▶ _WHAT YOU HAVE TO DO_
Output the listing word for word, minus images.

▶ _MATERIAL FOR THIS TASK_
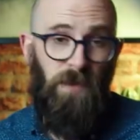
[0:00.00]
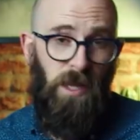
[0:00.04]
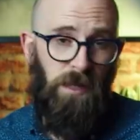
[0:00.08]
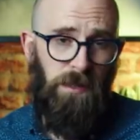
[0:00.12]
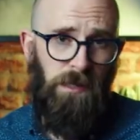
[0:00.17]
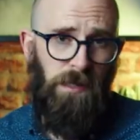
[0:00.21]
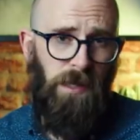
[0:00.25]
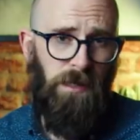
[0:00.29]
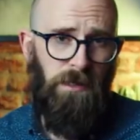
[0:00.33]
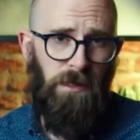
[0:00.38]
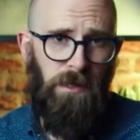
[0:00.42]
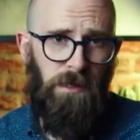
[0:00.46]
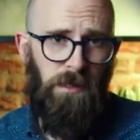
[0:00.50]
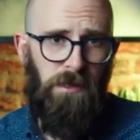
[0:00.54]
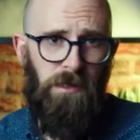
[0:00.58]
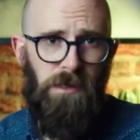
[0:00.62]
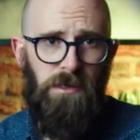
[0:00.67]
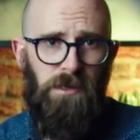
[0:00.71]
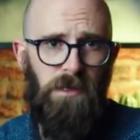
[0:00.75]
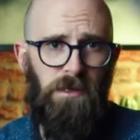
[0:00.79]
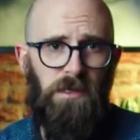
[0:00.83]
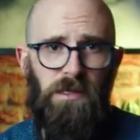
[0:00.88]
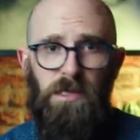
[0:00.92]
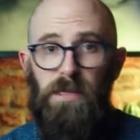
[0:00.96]
That said, in
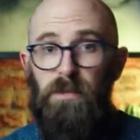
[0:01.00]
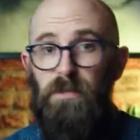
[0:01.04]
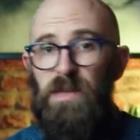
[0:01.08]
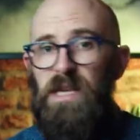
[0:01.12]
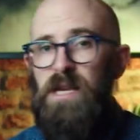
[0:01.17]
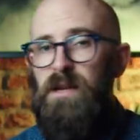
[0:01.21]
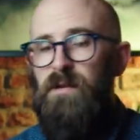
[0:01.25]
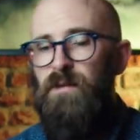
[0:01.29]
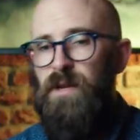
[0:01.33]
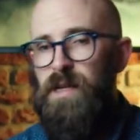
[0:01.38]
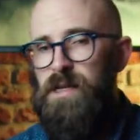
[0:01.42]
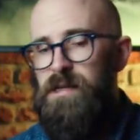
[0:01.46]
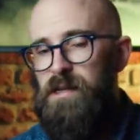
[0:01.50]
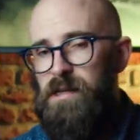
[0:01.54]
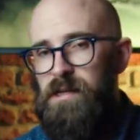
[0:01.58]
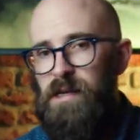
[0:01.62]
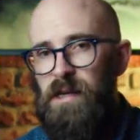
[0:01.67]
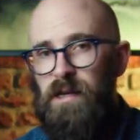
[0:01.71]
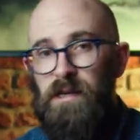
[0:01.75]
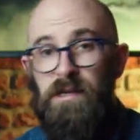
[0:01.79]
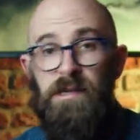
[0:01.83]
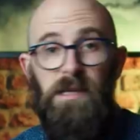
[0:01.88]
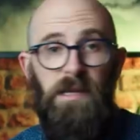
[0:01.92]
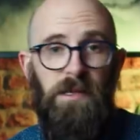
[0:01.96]
addition to speed,
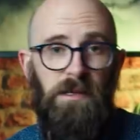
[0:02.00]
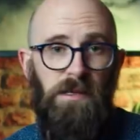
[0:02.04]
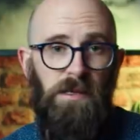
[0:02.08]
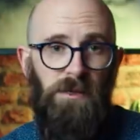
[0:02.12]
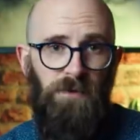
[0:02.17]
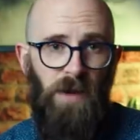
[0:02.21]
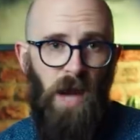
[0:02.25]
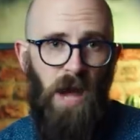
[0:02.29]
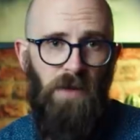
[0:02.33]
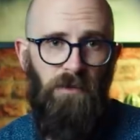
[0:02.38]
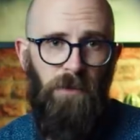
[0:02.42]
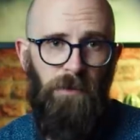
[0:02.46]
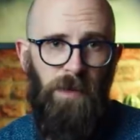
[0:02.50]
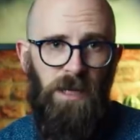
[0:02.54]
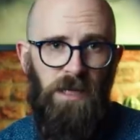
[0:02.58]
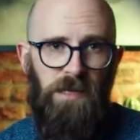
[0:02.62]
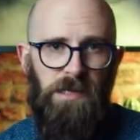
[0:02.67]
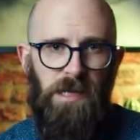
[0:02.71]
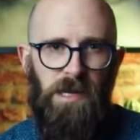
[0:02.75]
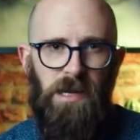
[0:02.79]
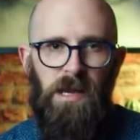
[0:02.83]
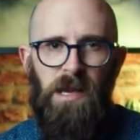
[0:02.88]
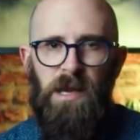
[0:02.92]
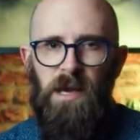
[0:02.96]
versatility, and
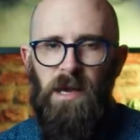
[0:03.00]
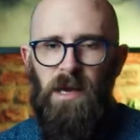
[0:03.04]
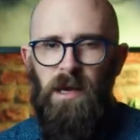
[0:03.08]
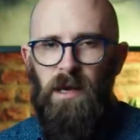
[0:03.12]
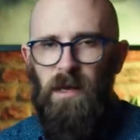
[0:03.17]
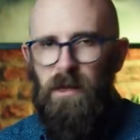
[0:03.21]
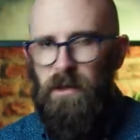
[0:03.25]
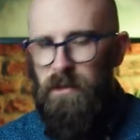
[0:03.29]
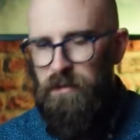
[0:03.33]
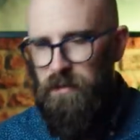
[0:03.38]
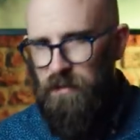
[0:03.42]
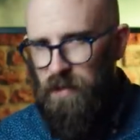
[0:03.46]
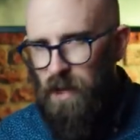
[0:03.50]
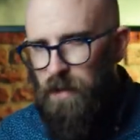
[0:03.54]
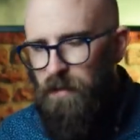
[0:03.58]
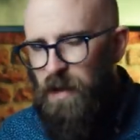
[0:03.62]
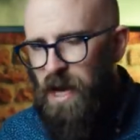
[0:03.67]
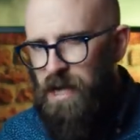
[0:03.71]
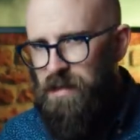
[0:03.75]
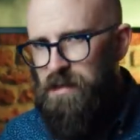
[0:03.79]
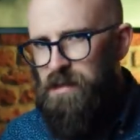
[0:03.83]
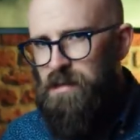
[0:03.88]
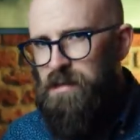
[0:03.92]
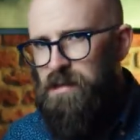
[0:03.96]
survivability, they
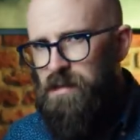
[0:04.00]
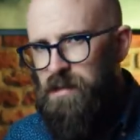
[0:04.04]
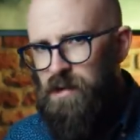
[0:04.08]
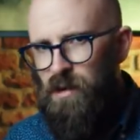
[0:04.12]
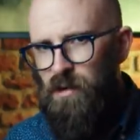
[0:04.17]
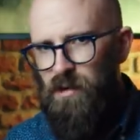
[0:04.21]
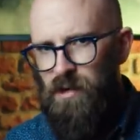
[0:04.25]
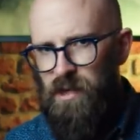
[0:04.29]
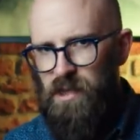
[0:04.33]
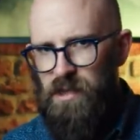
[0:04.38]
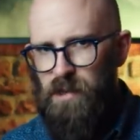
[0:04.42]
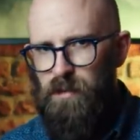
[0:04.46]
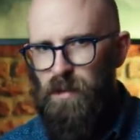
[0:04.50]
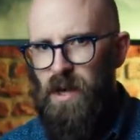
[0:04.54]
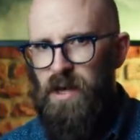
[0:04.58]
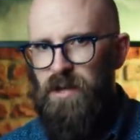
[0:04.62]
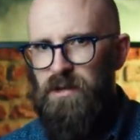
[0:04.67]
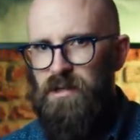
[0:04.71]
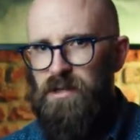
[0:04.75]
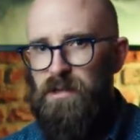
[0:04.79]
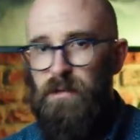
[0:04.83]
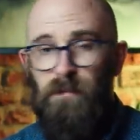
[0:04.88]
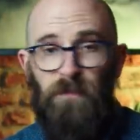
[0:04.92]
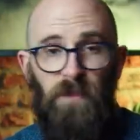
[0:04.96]
packed a serious
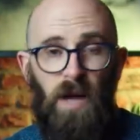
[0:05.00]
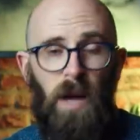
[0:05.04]
punch.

▶ _RESPONSE AREA_
[0:00.00]
[0:00.04]
[0:00.08]
[0:00.12]
[0:00.17]
[0:00.21]
[0:00.25]
[0:00.29]
[0:00.33]
[0:00.38]
[0:00.42]
[0:00.46]
[0:00.50]
[0:00.54]
[0:00.58]
[0:00.62]
[0:00.67]
[0:00.71]
[0:00.75]
[0:00.79]
[0:00.83]
[0:00.88]
[0:00.92]
[0:00.96]
That said, in
[0:01.00]
[0:01.04]
[0:01.08]
[0:01.12]
[0:01.17]
[0:01.21]
[0:01.25]
[0:01.29]
[0:01.33]
[0:01.38]
[0:01.42]
[0:01.46]
[0:01.50]
[0:01.54]
[0:01.58]
[0:01.62]
[0:01.67]
[0:01.71]
[0:01.75]
[0:01.79]
[0:01.83]
[0:01.88]
[0:01.92]
[0:01.96]
addition to speed,
[0:02.00]
[0:02.04]
[0:02.08]
[0:02.12]
[0:02.17]
[0:02.21]
[0:02.25]
[0:02.29]
[0:02.33]
[0:02.38]
[0:02.42]
[0:02.46]
[0:02.50]
[0:02.54]
[0:02.58]
[0:02.62]
[0:02.67]
[0:02.71]
[0:02.75]
[0:02.79]
[0:02.83]
[0:02.88]
[0:02.92]
[0:02.96]
versatility, and
[0:03.00]
[0:03.04]
[0:03.08]
[0:03.12]
[0:03.17]
[0:03.21]
[0:03.25]
[0:03.29]
[0:03.33]
[0:03.38]
[0:03.42]
[0:03.46]
[0:03.50]
[0:03.54]
[0:03.58]
[0:03.62]
[0:03.67]
[0:03.71]
[0:03.75]
[0:03.79]
[0:03.83]
[0:03.88]
[0:03.92]
[0:03.96]
survivability, they
[0:04.00]
[0:04.04]
[0:04.08]
[0:04.12]
[0:04.17]
[0:04.21]
[0:04.25]
[0:04.29]
[0:04.33]
[0:04.38]
[0:04.42]
[0:04.46]
[0:04.50]
[0:04.54]
[0:04.58]
[0:04.62]
[0:04.67]
[0:04.71]
[0:04.75]
[0:04.79]
[0:04.83]
[0:04.88]
[0:04.92]
[0:04.96]
packed a serious
[0:05.00]
[0:05.04]
punch.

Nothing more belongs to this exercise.